Los que durante años siguieron con entusiasmo las desventuras cotidianas de Doug Hefferman, el neoyorquino de clase trabajadora que hizo reir a los televidentes a través de los 206 episodios emitidos de «The King of Queens», siempre supieron que ese señor grandote y expresivo tenía todo lo que se necesitaba para pasar algún día a la pantalla grande y convertirse en una gran estrella. No se equivocaron.

Ya desde que apareció como el cliente imposible del asesor de conquistas que interpretaba Will Smith en «Hitch» quedó en claro que el cine le sentaba bien. Y cuando volvió a demostrar su talento como el bombero que finge una relación sentimental con Adam Sandler para poder cobrar los beneficios familiares en «I Now Pronounce You Chuck & Larry» fue evidente que Kevin James se merecía ser el absoluto protagonista de una comedia.

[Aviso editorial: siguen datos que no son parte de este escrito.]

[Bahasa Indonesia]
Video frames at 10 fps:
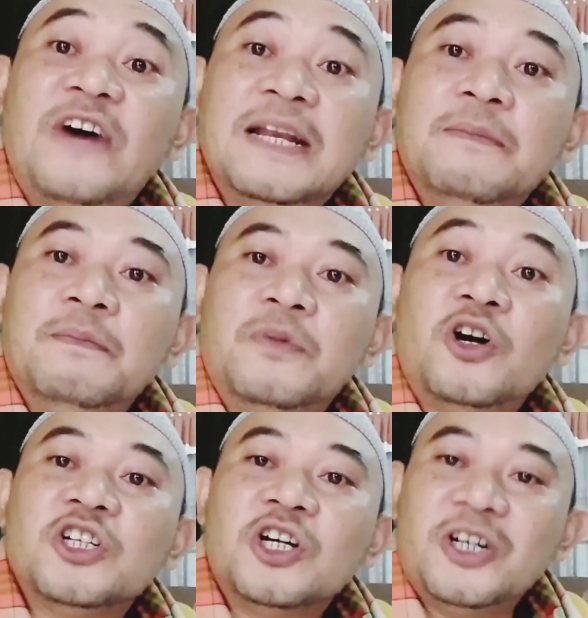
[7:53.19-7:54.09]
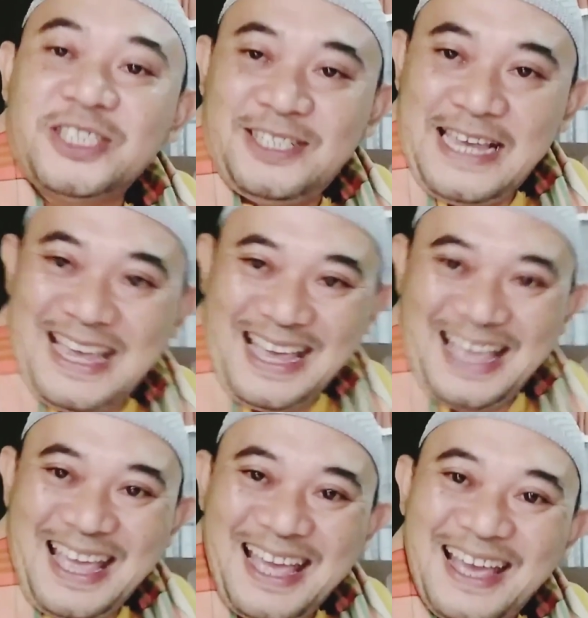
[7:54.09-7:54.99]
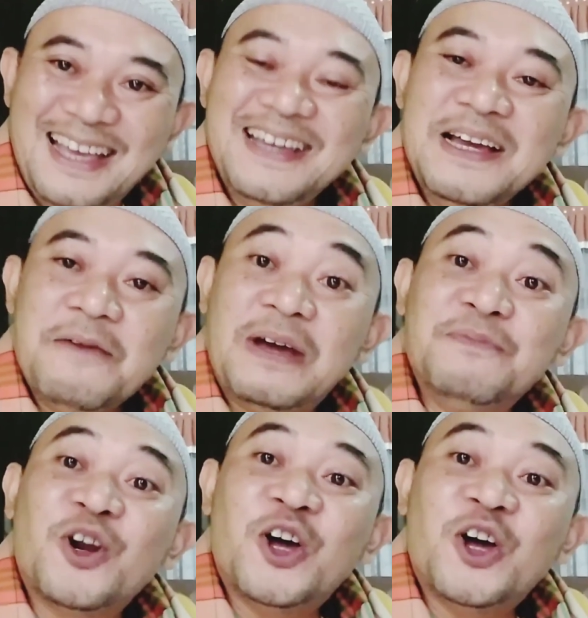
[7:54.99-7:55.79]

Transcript: Pan Bronkos. pan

Ese es el caso de «Paul Blart: Mall Cop», el disparatado filme dirigido por Steve Carr y que ha escrito el propio James, en donde el macizo comediante encarna al personaje del título, un guardia de seguridad de un mall que se toma demasiado en serio su trabajo. A pesar del uniforme que lleva con tanto orgullo, es poca la autoridad real que ostenta el pobre Blart, aunque eso no le impide sobrepasarse un poco con sus atribuciones. Todo cambia, claro, cuando un grupo de delincuentes decide da un golpe en el mall en el que trabaja. Es entonces que Paul, a pesar de una notable torpeza y un cuerpo que no lo ayuda a la hora de las acciones heroícas, decide demostrar por qué se siente un policía de verdad y enfrentar él solo a los bandidos.

Una de las curiosidades de «Paul Blart: Mall Cop», es que Carr decidió rodar la película en un mall auténtico, y no solo eso, sino que lo hizo mientras el gigantesco centro comercial estaba en funcionamiento. Claro que como la historia transcurre en el día posterior a Thanksgiving y la filmación fue realizada en pleno mayo, los clientes del lugar se encontraron con las tiendas decoradas para Navidad con meses y meses de anticipación. Otro detalle llamativo es que para resaltar la torpeza física que vuelve a Paul Blart tan divertido, el director no tuvo mejor idea que convocar a un grupo de eximios deportistas para que encarnaran a los villanos, entre los que se cuentan un par de celebridades latinas, como Mike Escamilla y Victor López, campeones de BMX y free running, respectivamente. También pertenece a nuestra comunidad la niña Raini Rodriguez, quien interpreta a la hija de Kevin James en el filme.